:: WORK TO COMPLETE ::
The complete listing, repeated precisely, must form the answer.
EXCERPTED RECORDS section start
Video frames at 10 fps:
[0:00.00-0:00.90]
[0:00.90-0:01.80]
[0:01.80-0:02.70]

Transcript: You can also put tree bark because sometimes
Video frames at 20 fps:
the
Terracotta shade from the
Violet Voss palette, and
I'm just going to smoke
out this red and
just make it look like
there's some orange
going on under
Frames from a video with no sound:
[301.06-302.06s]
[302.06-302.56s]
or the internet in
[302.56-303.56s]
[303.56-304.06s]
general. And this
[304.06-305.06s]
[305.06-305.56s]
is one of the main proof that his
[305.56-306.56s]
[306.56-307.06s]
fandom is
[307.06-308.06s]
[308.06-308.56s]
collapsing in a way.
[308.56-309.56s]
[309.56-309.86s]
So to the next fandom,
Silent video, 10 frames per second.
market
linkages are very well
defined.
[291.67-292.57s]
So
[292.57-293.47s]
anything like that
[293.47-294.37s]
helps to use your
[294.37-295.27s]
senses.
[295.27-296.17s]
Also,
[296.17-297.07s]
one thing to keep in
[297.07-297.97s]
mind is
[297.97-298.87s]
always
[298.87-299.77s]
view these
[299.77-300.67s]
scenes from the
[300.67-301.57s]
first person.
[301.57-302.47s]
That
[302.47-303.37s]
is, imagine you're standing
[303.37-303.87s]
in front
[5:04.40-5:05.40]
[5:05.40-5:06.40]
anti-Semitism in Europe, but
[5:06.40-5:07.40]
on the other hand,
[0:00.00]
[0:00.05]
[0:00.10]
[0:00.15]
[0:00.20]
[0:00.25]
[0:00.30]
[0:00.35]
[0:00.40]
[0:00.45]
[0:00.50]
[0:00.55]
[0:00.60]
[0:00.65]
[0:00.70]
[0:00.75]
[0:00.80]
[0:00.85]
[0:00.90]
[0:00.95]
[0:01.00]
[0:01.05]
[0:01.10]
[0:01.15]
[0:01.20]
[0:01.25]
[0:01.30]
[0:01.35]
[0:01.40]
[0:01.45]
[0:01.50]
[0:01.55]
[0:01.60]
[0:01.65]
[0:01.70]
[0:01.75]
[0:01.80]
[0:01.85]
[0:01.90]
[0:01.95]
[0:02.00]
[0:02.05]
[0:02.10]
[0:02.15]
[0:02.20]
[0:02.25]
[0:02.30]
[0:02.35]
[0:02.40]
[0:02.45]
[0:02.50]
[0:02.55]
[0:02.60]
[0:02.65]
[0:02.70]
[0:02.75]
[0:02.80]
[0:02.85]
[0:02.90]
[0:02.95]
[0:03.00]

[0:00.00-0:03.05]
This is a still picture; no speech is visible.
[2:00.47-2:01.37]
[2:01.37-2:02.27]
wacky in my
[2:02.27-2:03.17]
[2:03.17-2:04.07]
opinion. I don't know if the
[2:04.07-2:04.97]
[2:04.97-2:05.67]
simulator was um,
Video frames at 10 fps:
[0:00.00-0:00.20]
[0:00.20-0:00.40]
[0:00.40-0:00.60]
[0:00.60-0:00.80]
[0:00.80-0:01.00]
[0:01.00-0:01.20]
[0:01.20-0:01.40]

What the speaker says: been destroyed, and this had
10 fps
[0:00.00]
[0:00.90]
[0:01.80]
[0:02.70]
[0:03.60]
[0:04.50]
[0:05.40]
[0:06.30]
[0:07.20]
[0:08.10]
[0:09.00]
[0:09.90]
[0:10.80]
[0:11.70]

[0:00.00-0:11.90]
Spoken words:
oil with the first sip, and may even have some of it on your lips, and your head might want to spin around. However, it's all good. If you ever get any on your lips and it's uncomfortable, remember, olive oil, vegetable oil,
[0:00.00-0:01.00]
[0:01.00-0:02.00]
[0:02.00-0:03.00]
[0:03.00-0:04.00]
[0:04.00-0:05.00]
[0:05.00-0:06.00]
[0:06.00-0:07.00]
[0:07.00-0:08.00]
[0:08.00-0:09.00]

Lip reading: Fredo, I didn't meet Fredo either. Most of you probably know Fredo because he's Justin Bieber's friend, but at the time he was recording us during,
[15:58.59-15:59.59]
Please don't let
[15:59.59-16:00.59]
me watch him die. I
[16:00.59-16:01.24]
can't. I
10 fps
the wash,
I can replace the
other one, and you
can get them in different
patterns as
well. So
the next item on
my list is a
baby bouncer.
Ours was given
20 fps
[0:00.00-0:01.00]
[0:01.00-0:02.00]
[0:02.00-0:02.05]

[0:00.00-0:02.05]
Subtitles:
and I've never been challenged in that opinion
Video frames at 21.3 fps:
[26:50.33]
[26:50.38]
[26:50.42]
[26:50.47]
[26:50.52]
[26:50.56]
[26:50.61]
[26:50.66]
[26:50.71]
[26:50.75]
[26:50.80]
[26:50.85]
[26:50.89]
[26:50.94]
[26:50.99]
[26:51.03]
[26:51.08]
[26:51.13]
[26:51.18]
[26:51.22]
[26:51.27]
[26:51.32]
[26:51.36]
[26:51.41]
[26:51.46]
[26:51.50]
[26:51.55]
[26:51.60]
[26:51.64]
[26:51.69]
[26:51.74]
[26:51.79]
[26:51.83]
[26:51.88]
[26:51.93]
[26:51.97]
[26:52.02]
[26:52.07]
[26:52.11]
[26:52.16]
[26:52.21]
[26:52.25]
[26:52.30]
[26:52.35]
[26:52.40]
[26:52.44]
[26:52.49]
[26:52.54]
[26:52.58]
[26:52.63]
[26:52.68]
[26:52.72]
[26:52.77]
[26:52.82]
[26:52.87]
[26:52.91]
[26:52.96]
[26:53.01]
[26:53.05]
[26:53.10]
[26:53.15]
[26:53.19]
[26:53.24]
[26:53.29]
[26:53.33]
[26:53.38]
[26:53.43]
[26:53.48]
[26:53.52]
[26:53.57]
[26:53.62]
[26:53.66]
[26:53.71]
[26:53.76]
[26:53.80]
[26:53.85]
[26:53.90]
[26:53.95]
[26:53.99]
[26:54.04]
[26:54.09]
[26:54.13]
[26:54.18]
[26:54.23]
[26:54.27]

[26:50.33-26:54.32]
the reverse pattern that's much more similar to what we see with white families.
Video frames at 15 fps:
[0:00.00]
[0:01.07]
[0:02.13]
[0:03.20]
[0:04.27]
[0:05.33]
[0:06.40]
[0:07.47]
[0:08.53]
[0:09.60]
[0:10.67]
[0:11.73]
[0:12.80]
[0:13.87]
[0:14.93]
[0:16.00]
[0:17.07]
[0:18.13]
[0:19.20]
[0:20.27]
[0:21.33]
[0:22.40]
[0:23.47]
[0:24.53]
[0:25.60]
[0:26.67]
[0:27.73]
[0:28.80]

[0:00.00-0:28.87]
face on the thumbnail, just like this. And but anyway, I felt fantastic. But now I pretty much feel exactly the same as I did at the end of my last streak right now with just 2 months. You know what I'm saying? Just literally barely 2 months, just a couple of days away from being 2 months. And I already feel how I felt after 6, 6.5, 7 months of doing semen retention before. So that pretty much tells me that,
EXCERPTED RECORDS section end
:: EXERCISE RESULT ::
Video frames at 10 fps:
[0:00.00-0:00.90]
[0:00.90-0:01.80]
[0:01.80-0:02.70]

Transcript: You can also put tree bark because sometimes
Video frames at 20 fps:
the
Terracotta shade from the
Violet Voss palette, and
I'm just going to smoke
out this red and
just make it look like
there's some orange
going on under
Frames from a video with no sound:
[301.06-302.06s]
[302.06-302.56s]
or the internet in
[302.56-303.56s]
[303.56-304.06s]
general. And this
[304.06-305.06s]
[305.06-305.56s]
is one of the main proof that his
[305.56-306.56s]
[306.56-307.06s]
fandom is
[307.06-308.06s]
[308.06-308.56s]
collapsing in a way.
[308.56-309.56s]
[309.56-309.86s]
So to the next fandom,
Silent video, 10 frames per second.
market
linkages are very well
defined.
[291.67-292.57s]
So
[292.57-293.47s]
anything like that
[293.47-294.37s]
helps to use your
[294.37-295.27s]
senses.
[295.27-296.17s]
Also,
[296.17-297.07s]
one thing to keep in
[297.07-297.97s]
mind is
[297.97-298.87s]
always
[298.87-299.77s]
view these
[299.77-300.67s]
scenes from the
[300.67-301.57s]
first person.
[301.57-302.47s]
That
[302.47-303.37s]
is, imagine you're standing
[303.37-303.87s]
in front
[5:04.40-5:05.40]
[5:05.40-5:06.40]
anti-Semitism in Europe, but
[5:06.40-5:07.40]
on the other hand,
[0:00.00]
[0:00.05]
[0:00.10]
[0:00.15]
[0:00.20]
[0:00.25]
[0:00.30]
[0:00.35]
[0:00.40]
[0:00.45]
[0:00.50]
[0:00.55]
[0:00.60]
[0:00.65]
[0:00.70]
[0:00.75]
[0:00.80]
[0:00.85]
[0:00.90]
[0:00.95]
[0:01.00]
[0:01.05]
[0:01.10]
[0:01.15]
[0:01.20]
[0:01.25]
[0:01.30]
[0:01.35]
[0:01.40]
[0:01.45]
[0:01.50]
[0:01.55]
[0:01.60]
[0:01.65]
[0:01.70]
[0:01.75]
[0:01.80]
[0:01.85]
[0:01.90]
[0:01.95]
[0:02.00]
[0:02.05]
[0:02.10]
[0:02.15]
[0:02.20]
[0:02.25]
[0:02.30]
[0:02.35]
[0:02.40]
[0:02.45]
[0:02.50]
[0:02.55]
[0:02.60]
[0:02.65]
[0:02.70]
[0:02.75]
[0:02.80]
[0:02.85]
[0:02.90]
[0:02.95]
[0:03.00]

[0:00.00-0:03.05]
This is a still picture; no speech is visible.
[2:00.47-2:01.37]
[2:01.37-2:02.27]
wacky in my
[2:02.27-2:03.17]
[2:03.17-2:04.07]
opinion. I don't know if the
[2:04.07-2:04.97]
[2:04.97-2:05.67]
simulator was um,
Video frames at 10 fps:
[0:00.00-0:00.20]
[0:00.20-0:00.40]
[0:00.40-0:00.60]
[0:00.60-0:00.80]
[0:00.80-0:01.00]
[0:01.00-0:01.20]
[0:01.20-0:01.40]

What the speaker says: been destroyed, and this had
10 fps
[0:00.00]
[0:00.90]
[0:01.80]
[0:02.70]
[0:03.60]
[0:04.50]
[0:05.40]
[0:06.30]
[0:07.20]
[0:08.10]
[0:09.00]
[0:09.90]
[0:10.80]
[0:11.70]

[0:00.00-0:11.90]
Spoken words:
oil with the first sip, and may even have some of it on your lips, and your head might want to spin around. However, it's all good. If you ever get any on your lips and it's uncomfortable, remember, olive oil, vegetable oil,
[0:00.00-0:01.00]
[0:01.00-0:02.00]
[0:02.00-0:03.00]
[0:03.00-0:04.00]
[0:04.00-0:05.00]
[0:05.00-0:06.00]
[0:06.00-0:07.00]
[0:07.00-0:08.00]
[0:08.00-0:09.00]

Lip reading: Fredo, I didn't meet Fredo either. Most of you probably know Fredo because he's Justin Bieber's friend, but at the time he was recording us during,
[15:58.59-15:59.59]
Please don't let
[15:59.59-16:00.59]
me watch him die. I
[16:00.59-16:01.24]
can't. I
10 fps
the wash,
I can replace the
other one, and you
can get them in different
patterns as
well. So
the next item on
my list is a
baby bouncer.
Ours was given
20 fps
[0:00.00-0:01.00]
[0:01.00-0:02.00]
[0:02.00-0:02.05]

[0:00.00-0:02.05]
Subtitles:
and I've never been challenged in that opinion
Video frames at 21.3 fps:
[26:50.33]
[26:50.38]
[26:50.42]
[26:50.47]
[26:50.52]
[26:50.56]
[26:50.61]
[26:50.66]
[26:50.71]
[26:50.75]
[26:50.80]
[26:50.85]
[26:50.89]
[26:50.94]
[26:50.99]
[26:51.03]
[26:51.08]
[26:51.13]
[26:51.18]
[26:51.22]
[26:51.27]
[26:51.32]
[26:51.36]
[26:51.41]
[26:51.46]
[26:51.50]
[26:51.55]
[26:51.60]
[26:51.64]
[26:51.69]
[26:51.74]
[26:51.79]
[26:51.83]
[26:51.88]
[26:51.93]
[26:51.97]
[26:52.02]
[26:52.07]
[26:52.11]
[26:52.16]
[26:52.21]
[26:52.25]
[26:52.30]
[26:52.35]
[26:52.40]
[26:52.44]
[26:52.49]
[26:52.54]
[26:52.58]
[26:52.63]
[26:52.68]
[26:52.72]
[26:52.77]
[26:52.82]
[26:52.87]
[26:52.91]
[26:52.96]
[26:53.01]
[26:53.05]
[26:53.10]
[26:53.15]
[26:53.19]
[26:53.24]
[26:53.29]
[26:53.33]
[26:53.38]
[26:53.43]
[26:53.48]
[26:53.52]
[26:53.57]
[26:53.62]
[26:53.66]
[26:53.71]
[26:53.76]
[26:53.80]
[26:53.85]
[26:53.90]
[26:53.95]
[26:53.99]
[26:54.04]
[26:54.09]
[26:54.13]
[26:54.18]
[26:54.23]
[26:54.27]

[26:50.33-26:54.32]
the reverse pattern that's much more similar to what we see with white families.
Video frames at 15 fps:
[0:00.00]
[0:01.07]
[0:02.13]
[0:03.20]
[0:04.27]
[0:05.33]
[0:06.40]
[0:07.47]
[0:08.53]
[0:09.60]
[0:10.67]
[0:11.73]
[0:12.80]
[0:13.87]
[0:14.93]
[0:16.00]
[0:17.07]
[0:18.13]
[0:19.20]
[0:20.27]
[0:21.33]
[0:22.40]
[0:23.47]
[0:24.53]
[0:25.60]
[0:26.67]
[0:27.73]
[0:28.80]

[0:00.00-0:28.87]
face on the thumbnail, just like this. And but anyway, I felt fantastic. But now I pretty much feel exactly the same as I did at the end of my last streak right now with just 2 months. You know what I'm saying? Just literally barely 2 months, just a couple of days away from being 2 months. And I already feel how I felt after 6, 6.5, 7 months of doing semen retention before. So that pretty much tells me that,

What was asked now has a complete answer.